Il y a donc bien une dynamique autour du leader d’En Marche, qui était crédité de 13 à 14% des voix il y a quelques mois. (Aujourd’hui entre 16 et 24 NDLR) Cela se mesure dans les sondages mais également sur le terrain. Il a rassemblé plus de 10 000 personnes à Paris lors de son grand meeting de lancement, ce que beaucoup de candidats plus chevronnés n’arriveraient pas à faire mais également 1000 personnes à Nevers, il y a quelques jours. Venir assister à un meeting ne vaut pas vote, mais il y a incontestablement un intérêt autour de sa candidature, qui aimante des électeurs d’origines politiques diverses. Si le premier cercle de ses soutiens était composé de personnalités de gauche (Collomb, Patriat, Ferrand), trois anciens ministres de droite l’ont rejoint à ce jour: Arthuis, Dutreil et Lepeltier. Cette capacité à agréger un public hétérogène se lit dans les chiffres de notre enquête. Emmanuel Macron recueillerait le soutien de 30% des électeurs de François Hollande du 1er tour de 2012, mais aussi de 25% de ceux de François Bayrou (une fois encore en se plaçant dans l’hypothèse d’une nouvelle candidature de ce dernier, la captation de cet électorat par Macron s’en trouvant mécaniquement limitée) et 9% de celui de Nicolas Sarkozy. Il convient d’ajouter à cela pas moins de 30% des voix des sans préférence partisane, électorat plus volatile et plus friable, mais qui a semble-t-il trouvé une offre politique satisfaisante alors qu’il ne se reconnaît absolument plus dans les partis traditionnels.
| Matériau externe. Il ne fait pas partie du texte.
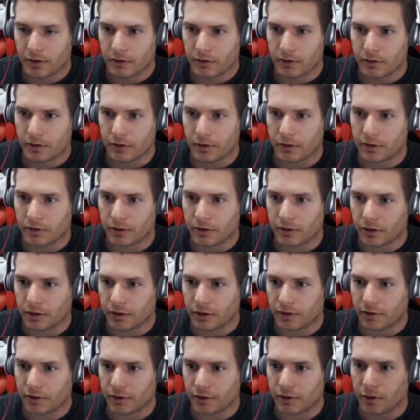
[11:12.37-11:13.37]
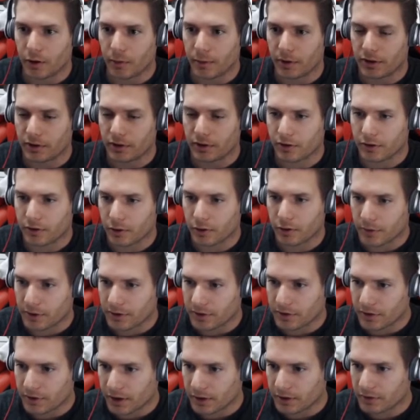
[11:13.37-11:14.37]
So you know these aren't nobodies. These aren't
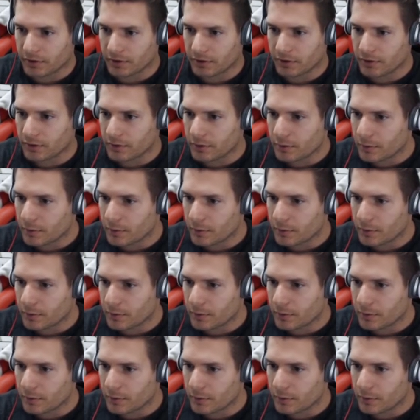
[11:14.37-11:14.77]
nobody decks.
À gauche, le PS est disqualifié dans tous les cas tandis que Jean-Luc Mélenchon obtient un score élevé, mais encore loin de la qualification pour le second tour. La gauche est-elle en décomposition ou déjà en phase de recomposition?
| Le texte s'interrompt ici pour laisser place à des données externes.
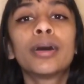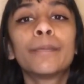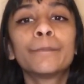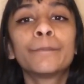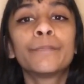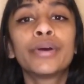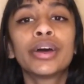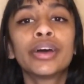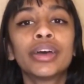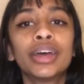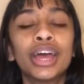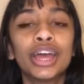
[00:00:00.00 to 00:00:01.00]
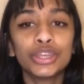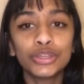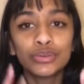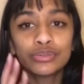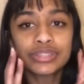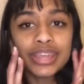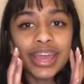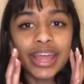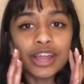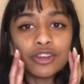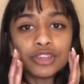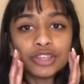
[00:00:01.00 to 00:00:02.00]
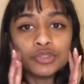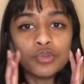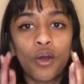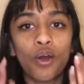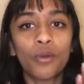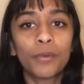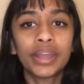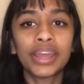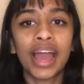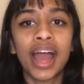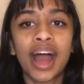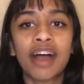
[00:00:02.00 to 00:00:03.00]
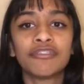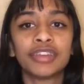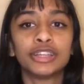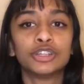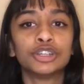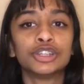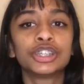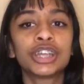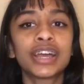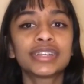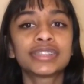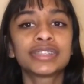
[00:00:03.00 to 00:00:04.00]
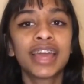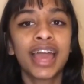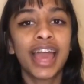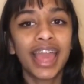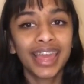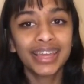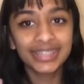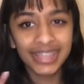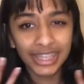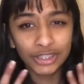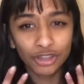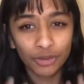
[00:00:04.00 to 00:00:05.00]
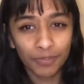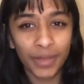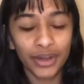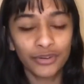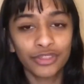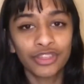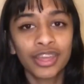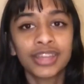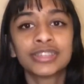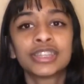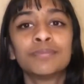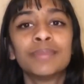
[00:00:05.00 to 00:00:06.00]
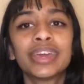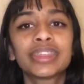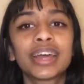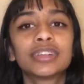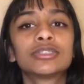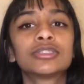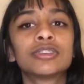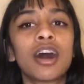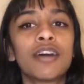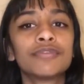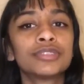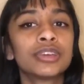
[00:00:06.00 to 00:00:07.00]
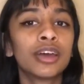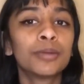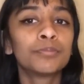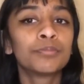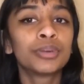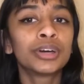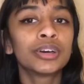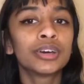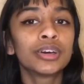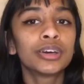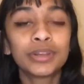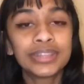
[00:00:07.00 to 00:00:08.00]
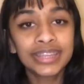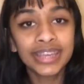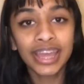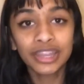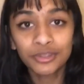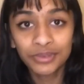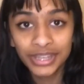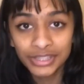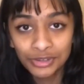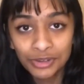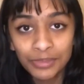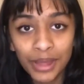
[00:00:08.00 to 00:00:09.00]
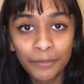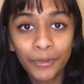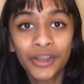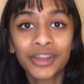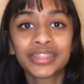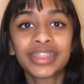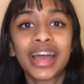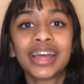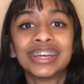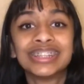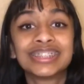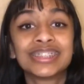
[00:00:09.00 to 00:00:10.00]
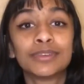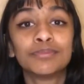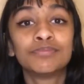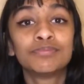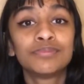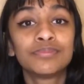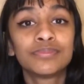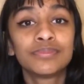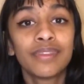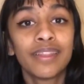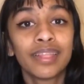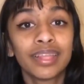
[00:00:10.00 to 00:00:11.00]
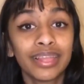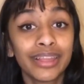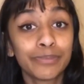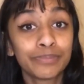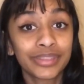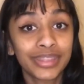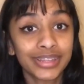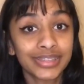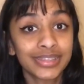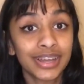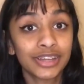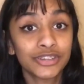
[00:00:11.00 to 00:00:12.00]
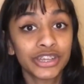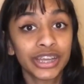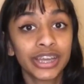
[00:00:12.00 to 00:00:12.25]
P. Use the air that you already have in your chest and in your mouth to make that soft P. Once again, you need to remember that it's the lip that's touching.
La recomposition et la compétition entre les deux pôles de la gauche pourraient se faire hors du PS entre Macron et Mélenchon.
L’enquête testait quatre scénarii de premier tour avec en candidat du PS soit Manuel Valls, soit Arnaud Montebourg, soit Benoît Hamon ou Vincent Peillon. Dans le meilleur des cas, le PS serait aujourd’hui à 10,5% (hypothèse Valls) et très en deçà avec les autres candidats. Du fait du haut niveau auquel se situe Emmanuel Macron et de l’étiage de Jean-Luc Mélenchon qui se situe déjà au niveau atteint en 2012 (11%) voir un peu au-dessus, la situation est effectivement très critique pour le parti de la rue de Solferino qui pourrait se voir devancer par non pas un mais deux candidats de gauche. Dès lors, l’argument-massue du vote utile et du nécessaire rassemblement de la gauche abondamment brandi par les ténors du parti depuis des années pourrait se retourner contre eux… En ce sens, la situation est beaucoup plus critique que lors des précédentes crises qu’a connues ce parti. Lors des législatives de 1993 comme lors de la présidentielle de 2002, le PS avait été lourdement défait par la droite (et le FN) mais il restait la force dominante à gauche. Si une dynamique ne s’enclenche pas à l’issue de la primaire, le processus de recomposition de la gauche pourrait débuter. On constate ainsi dans l’hypothèse d’une candidature Valls, qui garantirait aujourd’hui le meilleur score au PS, que seuls 41% des sympathisants socialistes voteraient pour lui, 15% optant pour une candidature plus à gauche et 33% pour Emmanuel Macron. Si une telle situation devait perdurer, la recomposition et la compétition entre les deux pôles de la gauche pourraient se faire hors du PS entre Macron et Mélenchon, ce dernier ne s’y est pas trompé en s’interrogeant (benoîtement) sur l’utilité du PS dans une récente interview au Monde.